Il ruolo dell'Italia nella fusione nucleare
Il ruolo dell’Italia nel progetto ITER è stato, è e sarà di primissimo livello. Le aziende italiane nel campo della fusione nucleare, grazie a competenze molto elevate, rappresentano un’eccellenza internazionale: hanno vinto oltre il 50 per cento delle commesse di ITER, per un valore di oltre 1,3 miliardi di euro.
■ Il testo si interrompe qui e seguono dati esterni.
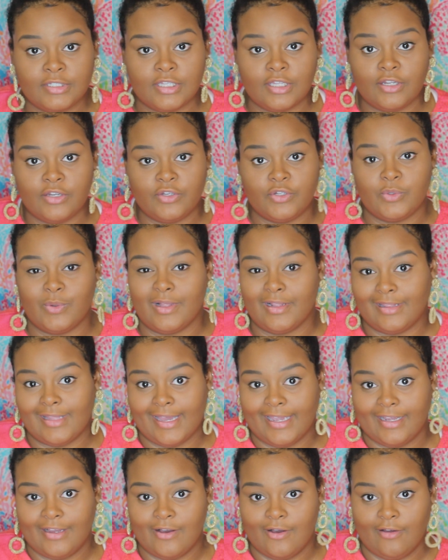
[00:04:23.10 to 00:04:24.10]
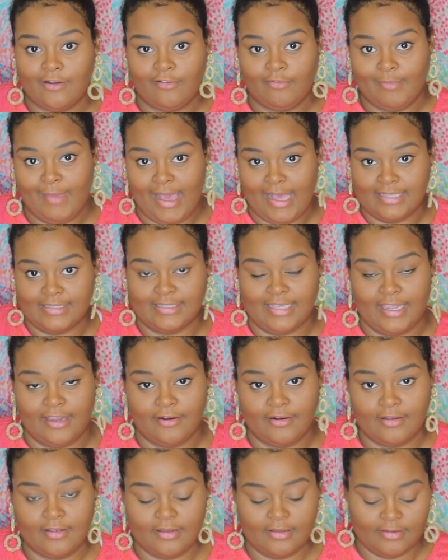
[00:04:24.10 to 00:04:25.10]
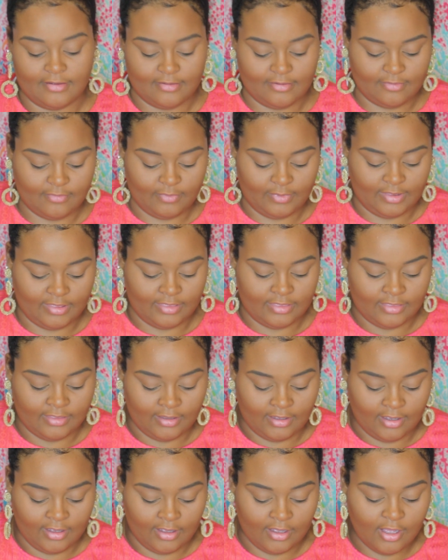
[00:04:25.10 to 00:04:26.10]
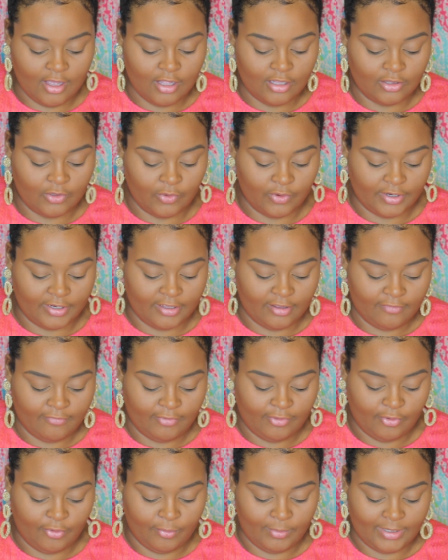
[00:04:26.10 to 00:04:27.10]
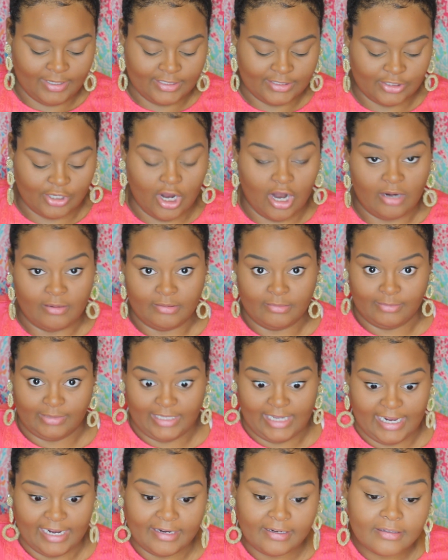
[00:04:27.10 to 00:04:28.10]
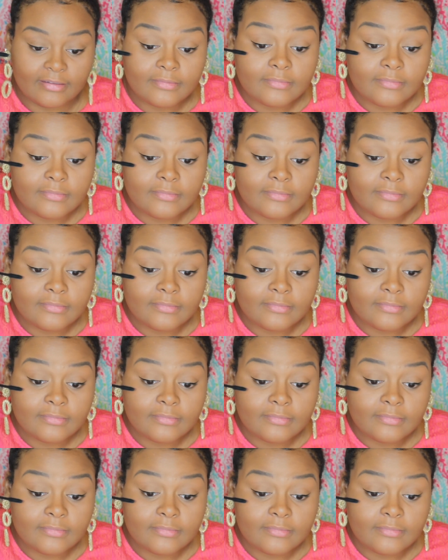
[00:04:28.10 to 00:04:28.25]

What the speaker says: just going to do a light coat of mascara with the L'Oreal Voluminous Carbon Black.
La più grande superbobina è nata nello stabilimento di La Spezia della ASG Superconductors (Malacalza); anche i 5 chilometri di cavi superconduttori al suo interno sono stati progettati e realizzati dal Consorzio Icas che unisce ENEA (Agenzia nazionale per le nuove tecnologie, l’energia e lo sviluppo economico sostenibile) con due aziende di punta del settore, la Criotec Impianti e la Tratos Cavi. Di queste cose se ne sente parlare poco, non è vero? Nei miei anni all’estero ho capito quanto sia importante metterle in luce e sbandierarle come motivo di vanto.